Size-exclusion chromatography profile of wild-type and F71L-αA-crystallin on a TSK G-4000 SW size exclusion column.

Figure 4

Far- and near UV CD spectra of wild-type and and F71L-αA-crystallin. Panel A represents far-UV CD and panel B represents near-UV CD.

Figure 5

Tryptophan and ANS fluorescence spectra of wild-type and and F71L-αA-crystallin. Panel A represents tryptophan fluorescence and panel B represents ANS fluorescence.

Figure 6

Chaperone-like activity of wild-type and and F71L-αA-crystallin in heat induced aggregation of β- and γ-crystallin. Panel A: Representative graph of chaperone activity of αA-crystallin in suppressing heat-induced aggregation of βL-crystallin at 60°C. Solid curve-0.25 mg/ml of β-crystallin; dashed curve-0.25 mg/ml of β-crystallin with 0.05 mg/ml of wild-type αA-crystallin and dotted curve, 0.25 mg/ml of β-crystallin with 0.05 mg/ml of F71L-αA-crystallin. Panel B: Relative chaperone activity (percentage protection) of wild-type and F71L-αA-crystallin in β-crystallin assay.

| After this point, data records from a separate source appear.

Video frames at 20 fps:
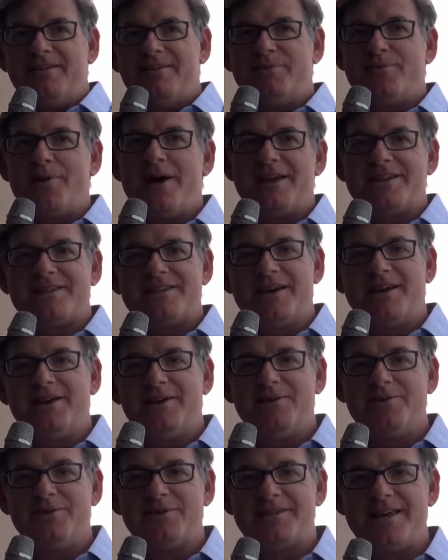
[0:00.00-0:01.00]
writer,
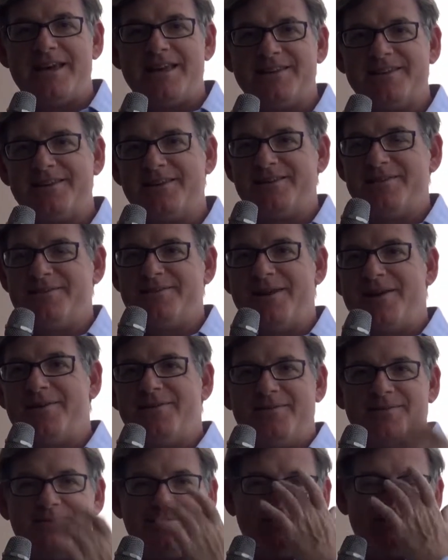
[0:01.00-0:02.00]
who said that,
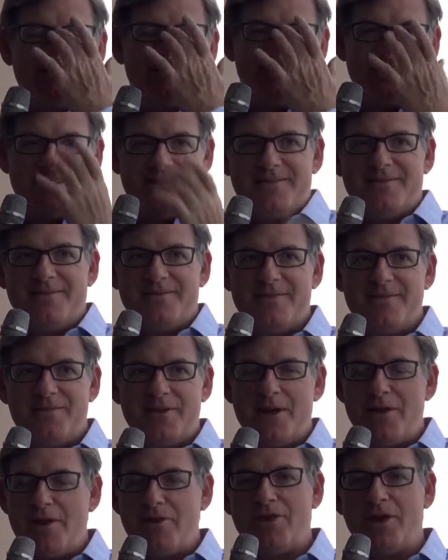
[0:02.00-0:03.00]

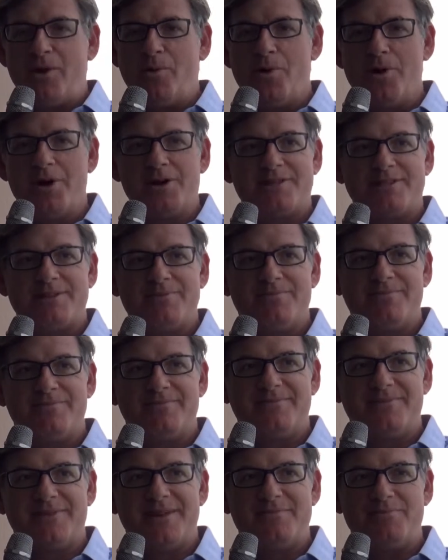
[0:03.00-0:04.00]
the only thing worse
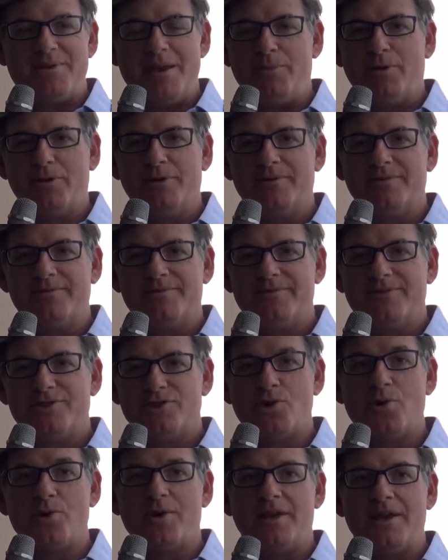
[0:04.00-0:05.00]
than people
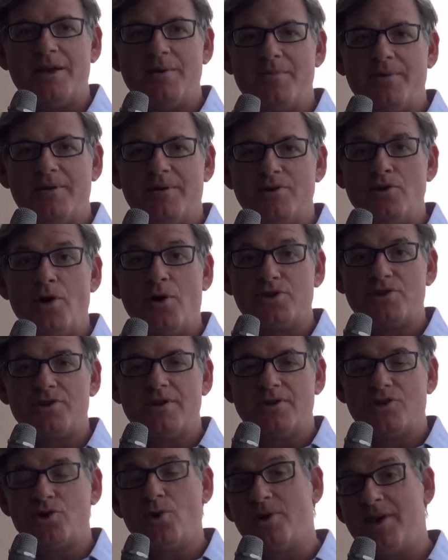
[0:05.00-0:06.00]
not
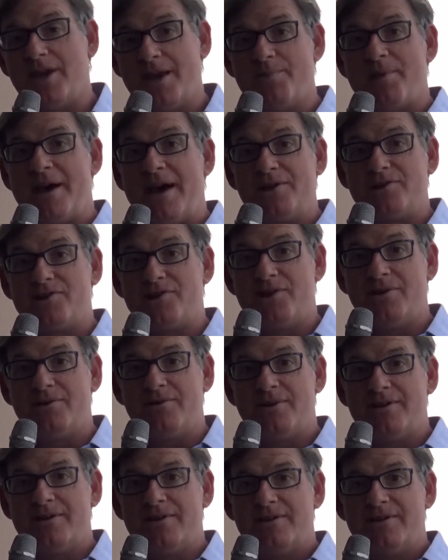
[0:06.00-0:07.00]
talking about
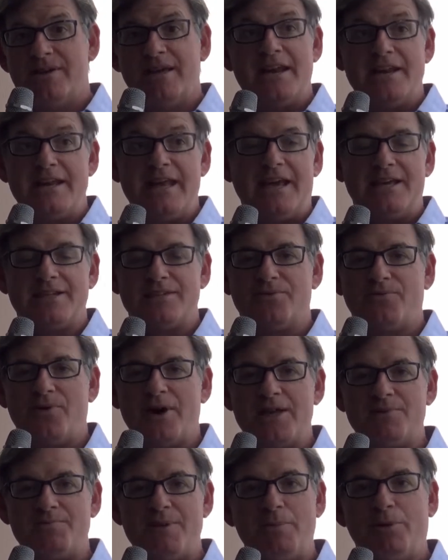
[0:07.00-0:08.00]
you in a negative
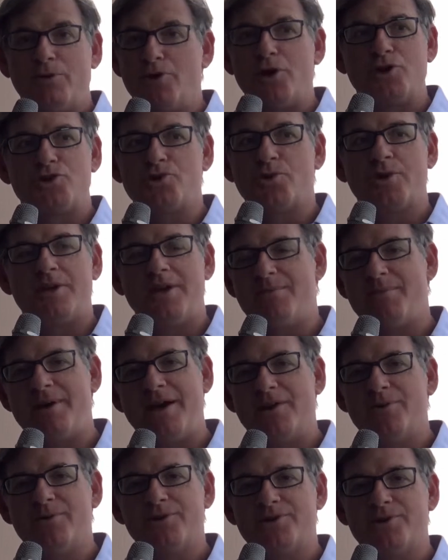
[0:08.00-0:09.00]
way is people not talking
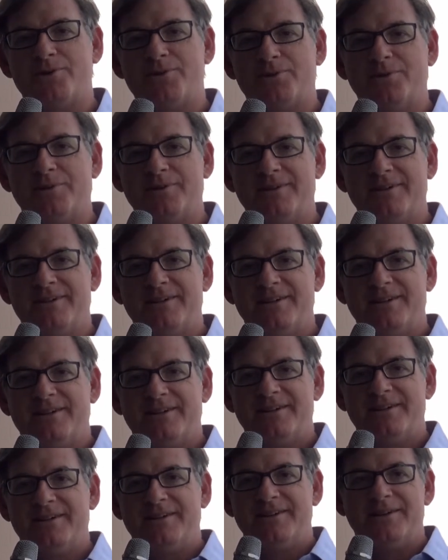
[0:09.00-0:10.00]
about you at all.
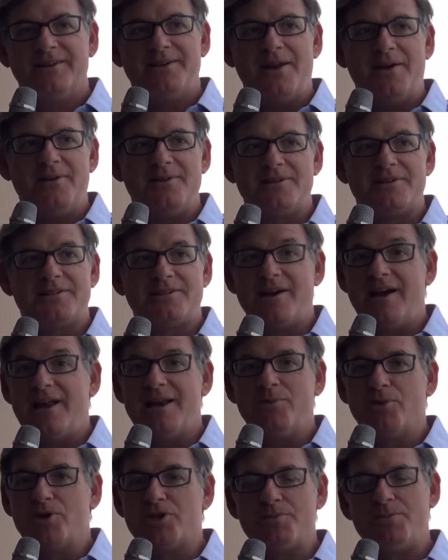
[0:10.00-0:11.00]
Does
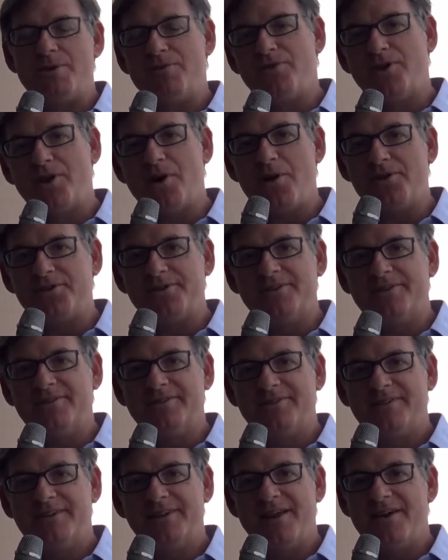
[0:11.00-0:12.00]
Thailand want to be forgotten?
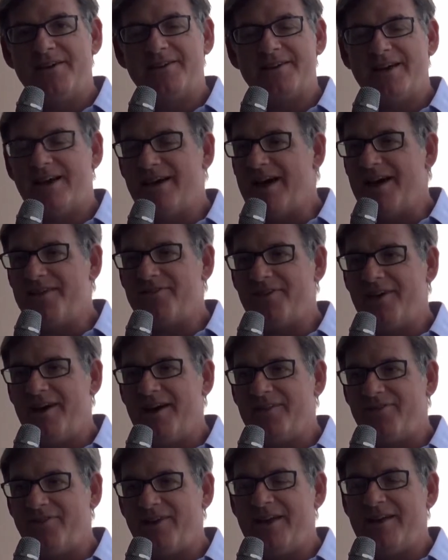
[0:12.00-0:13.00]

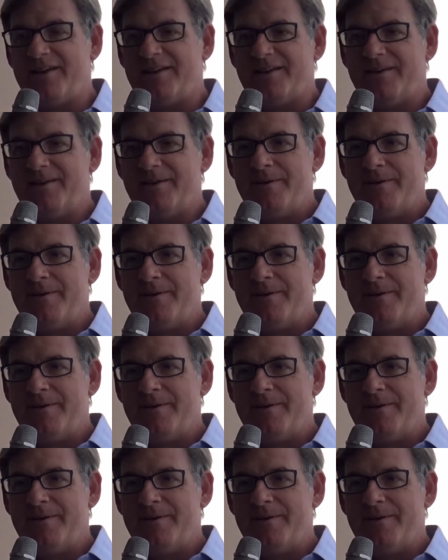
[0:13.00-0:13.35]
I think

Percentage protection was determined considering aggregation of βL-crystallin in the absence of α-crystallins as 100%. Data are mean ± SD (n=4). Panel C: Relative chaperone activity of wild-type and F71L-αA-crystallin in γ-crystallin assay. Percentage protection was determined considering aggregation of γ-crystallin (0.2 mg/ml) in the absence of α-crystallins as 100%. Concentration of wild-type and F71L--αA-crystallin was 0.025 mg/mL. Data are mean ± SD (n=4).

Figure 7

Chaperone-like activity of wild-type and and F71L-αA-crystallin in insulin and carbonic anhydrase (CA) aggregation assays. Panel B: Relative chaperone activity (percentage protection) of wild-type and F71L-αA-crystallin in insulin assay. Percentage protection was determined considering DTT-induced aggregation of insulin (0.4 mg/ml) in the absence of α-crystallins at 37°Cas 100%. Concentration of wild-type and F71L--αA-crystallin was 0.3 mg/mL. Data are mean ± SD (n=4). Panel B: Relative chaperone activity of wild-type and F71L-αA-crystallin in CA assay. Percentage protection was determined considering heat-induced aggregation of CA (0.2 mg/ml) in the absence of α-crystallins at 60°C as 100%. Concentration of wild-type and F71L--αA-crystallin was 0.025 mg/mL. Data are mean ± SD (n=4).